Nel 2019 ha centrato la finale Ncaa (il Campionato sportivo universitario americano) sui 10mila metri prima di rientrare in Italia e trasferirsi a Ferrara dall’allenatore Massimo Magnani, ex maratoneta. Due anni dopo è diventato il primo atleta azzurro a vincere i titoli nazionali di cross, i 10mila su pista, quindi la 10 km su strada e infine la mezza maratona, tutti nella stessa stagione. Risultati che sono stati preludio alla medaglia d’oro vinta, pochi mesi fa, agli Europei di corsa su strada a Lovanio. In mezzo la delusione per non essere stato convocato alle Olimpiadi. Prima di lui ai Mondiali l’Italia aveva vinto in tutta la storia della competizione altri tre bronzi con campioni come Gelindo Bordin, nel 1987, e Stefano Baldini (2001 e 2003) entrambi poi ori olimpici.
Con Aouani, Mattia Furlan
A poche ore dall’impresa nella maratona un altro fenomeno come Mattia Furlani ha regalato all’Italia un oro mondiale nel salto in lungo (come solo Fiona May, 30 anni prima, era riuscita a fare). Mattia ha solo 20 anni e una storia diversa da Iliass. Dopo la vittoria è andato ad abbracciare la mamma e coach Kathy Seck. Questa donna è la sintesi del concetto di globalizzazione: classe 1970, è figlia di un diplomatico senegalese, è nata a Cartagine (in Tunisia), da piccola ha vissuto per otto anni in Svezia e altri sette in Camerun per poi incontrare proprio in pista l’amore della sua vita, l’altista azzurro Marcello Furlani, quindi sposarsi e venire a vivere in Italia dove sono nati i 3 figli: Erika la prima quindi Luca e ultimo Mattia, tutti atleti di ottimo livello in tre diverse discipline (salto in alto, calcio e salto in lungo).
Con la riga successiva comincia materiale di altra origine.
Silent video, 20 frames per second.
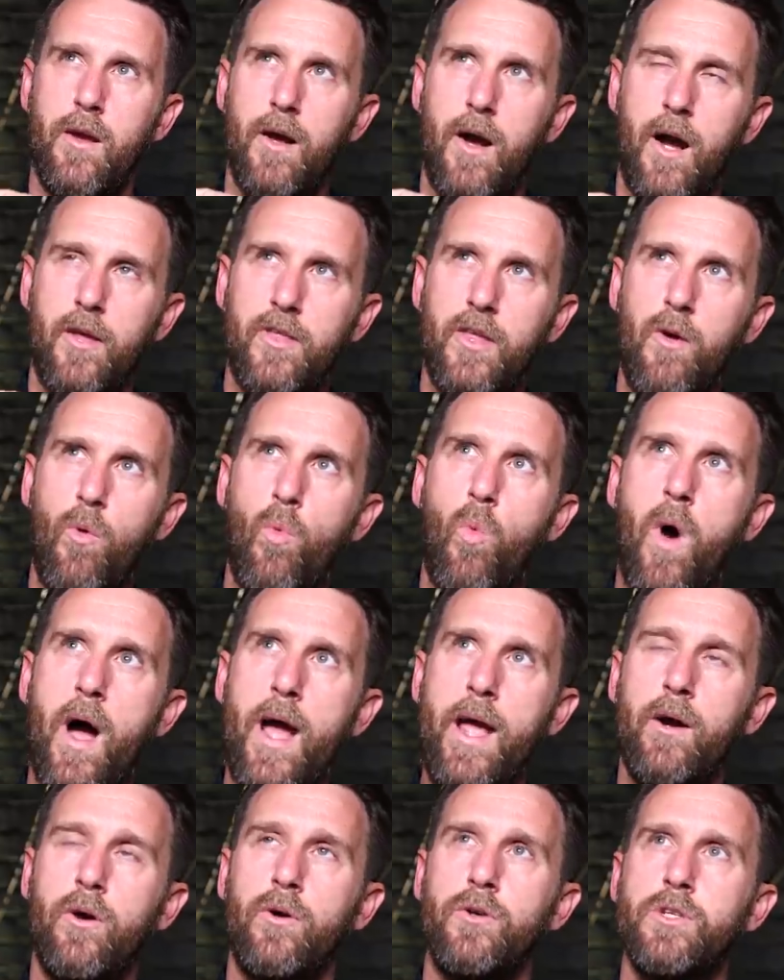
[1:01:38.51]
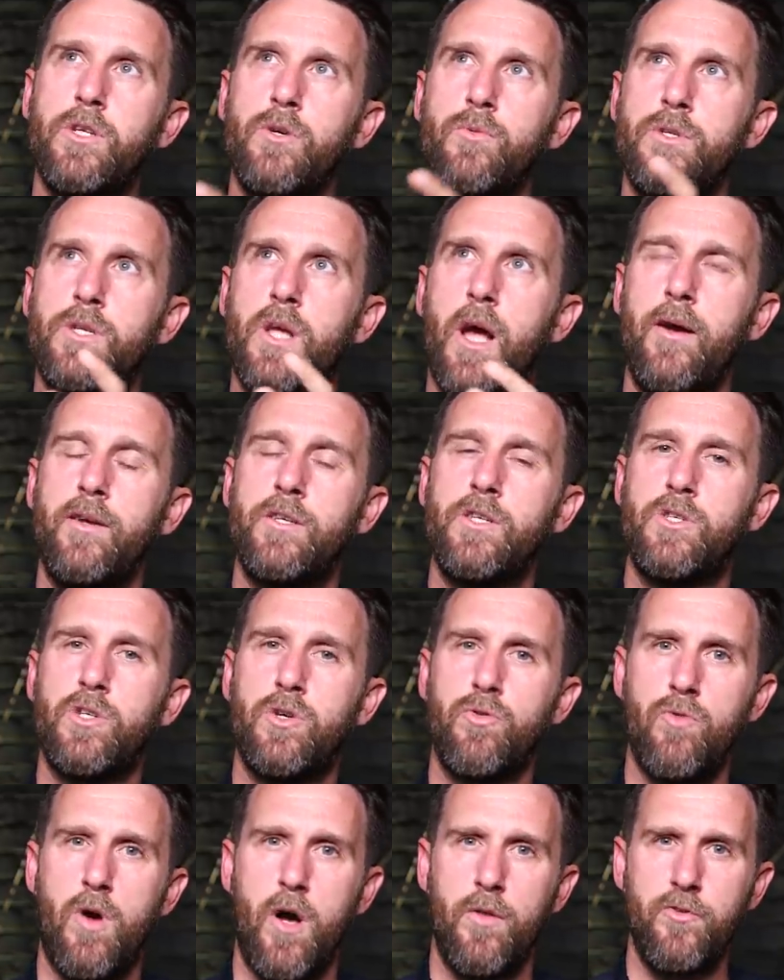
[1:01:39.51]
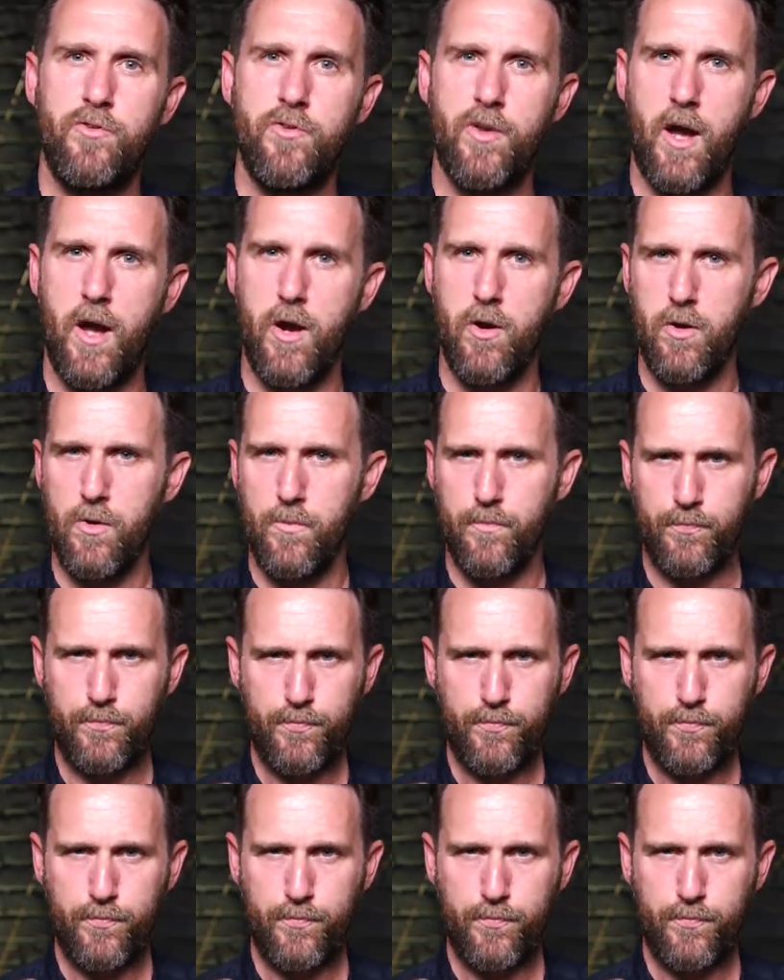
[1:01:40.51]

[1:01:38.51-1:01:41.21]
I think Wales who was going to Toronto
Le parole di Aouani dopo la maratona
Ovviamente sia Mattia che Iliass ci hanno fatto emozionare, ma il maratoneta si è spinto ancora più in là: con una lucidità e una naturalezza disarmante appena tagliato il traguardo dopo “soli” 42 km e 195 metri di sofferenza si è avvolto nel tricolore e ha dichiarato di essere «orgogliosamente italiano, felicissimo di aver alzato il tricolore e di aver portato prestigio al mio Paese. Sono stato folle a sognare in grande ma ora sono grato a chi ha creduto in me, felice di alzare il tricolore e di aver reso felici tante persone: la mia famiglia, il coach Massimo Magnani e tutto lo staff che mi segue. Una medaglia che mi dà orgoglio, ma non appaga la mia fame”.
Una lezione di vita

Ho riletto decine di volte queste parole e credo siano il più grande manifesto alla pratica sportiva (ma non solo) che si possa immaginare. Una lezione di vita, ma anche di straordinario senso di appartenenza, qualcosa che il Coni e tutta l’Italia devono cercare ora di meritarsi.
Grazie Iliass per la tua lectio magistralis. Meriti quantomeno una laurea ad honorem che spero qualche ateneo ti riconosca al più presto anche se sei già laureato in ingegneria. Grazie.